Exercise description - Every record needs to come back as written, except for the pictures.

Stored items
>>

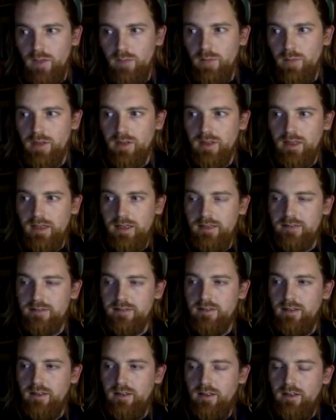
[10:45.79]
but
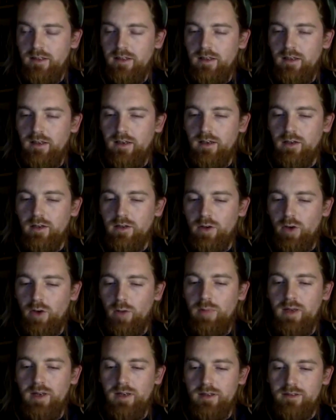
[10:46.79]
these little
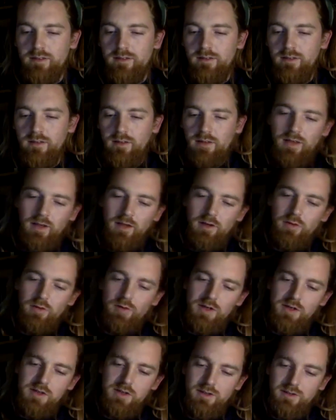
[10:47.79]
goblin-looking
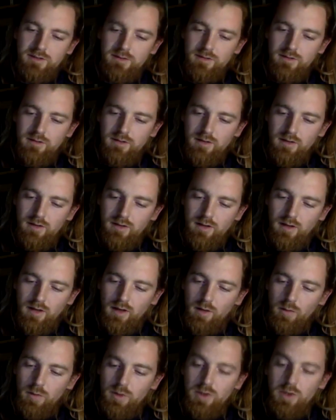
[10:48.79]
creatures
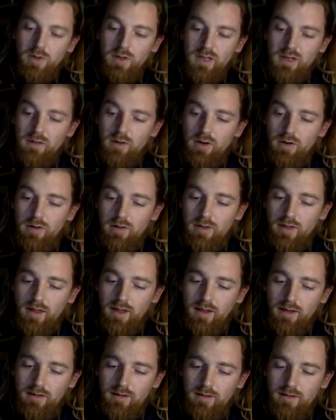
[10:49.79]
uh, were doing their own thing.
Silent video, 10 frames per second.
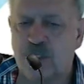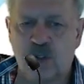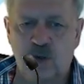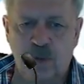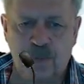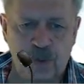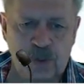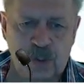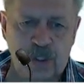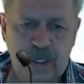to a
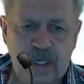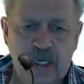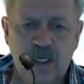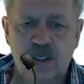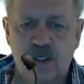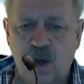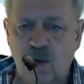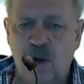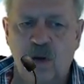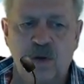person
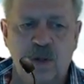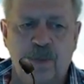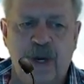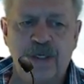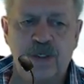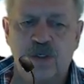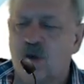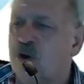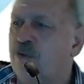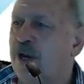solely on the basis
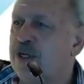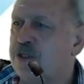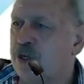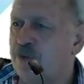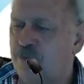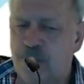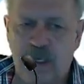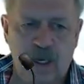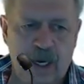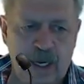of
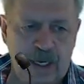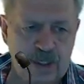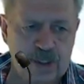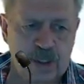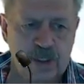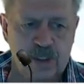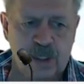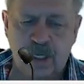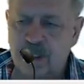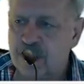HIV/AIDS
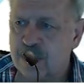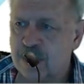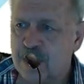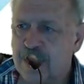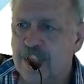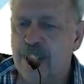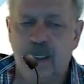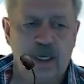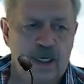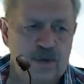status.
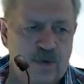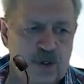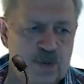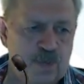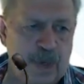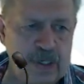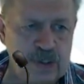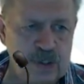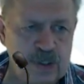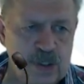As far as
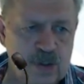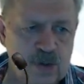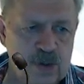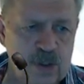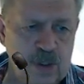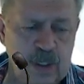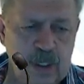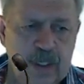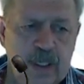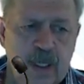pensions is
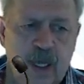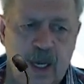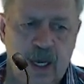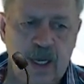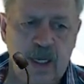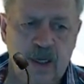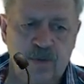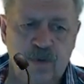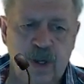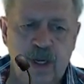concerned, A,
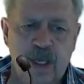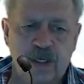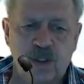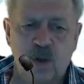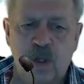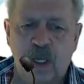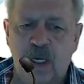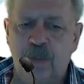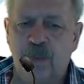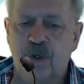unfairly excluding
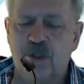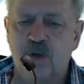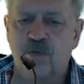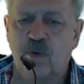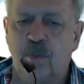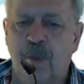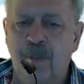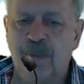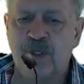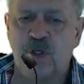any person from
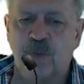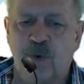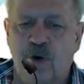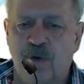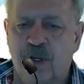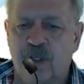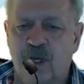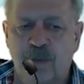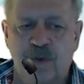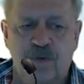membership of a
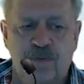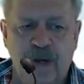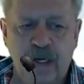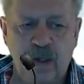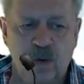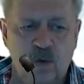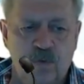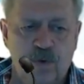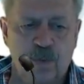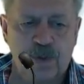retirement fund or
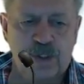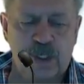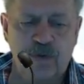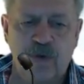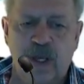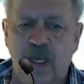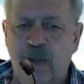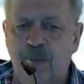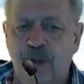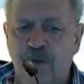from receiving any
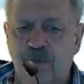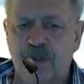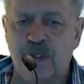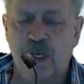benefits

<<

Output for this exercise -
[10:45.79]
but
[10:46.79]
these little
[10:47.79]
goblin-looking
[10:48.79]
creatures
[10:49.79]
uh, were doing their own thing.
Silent video, 10 frames per second.
to a
person
solely on the basis
of
HIV/AIDS
status.
As far as
pensions is
concerned, A,
unfairly excluding
any person from
membership of a
retirement fund or
from receiving any
benefits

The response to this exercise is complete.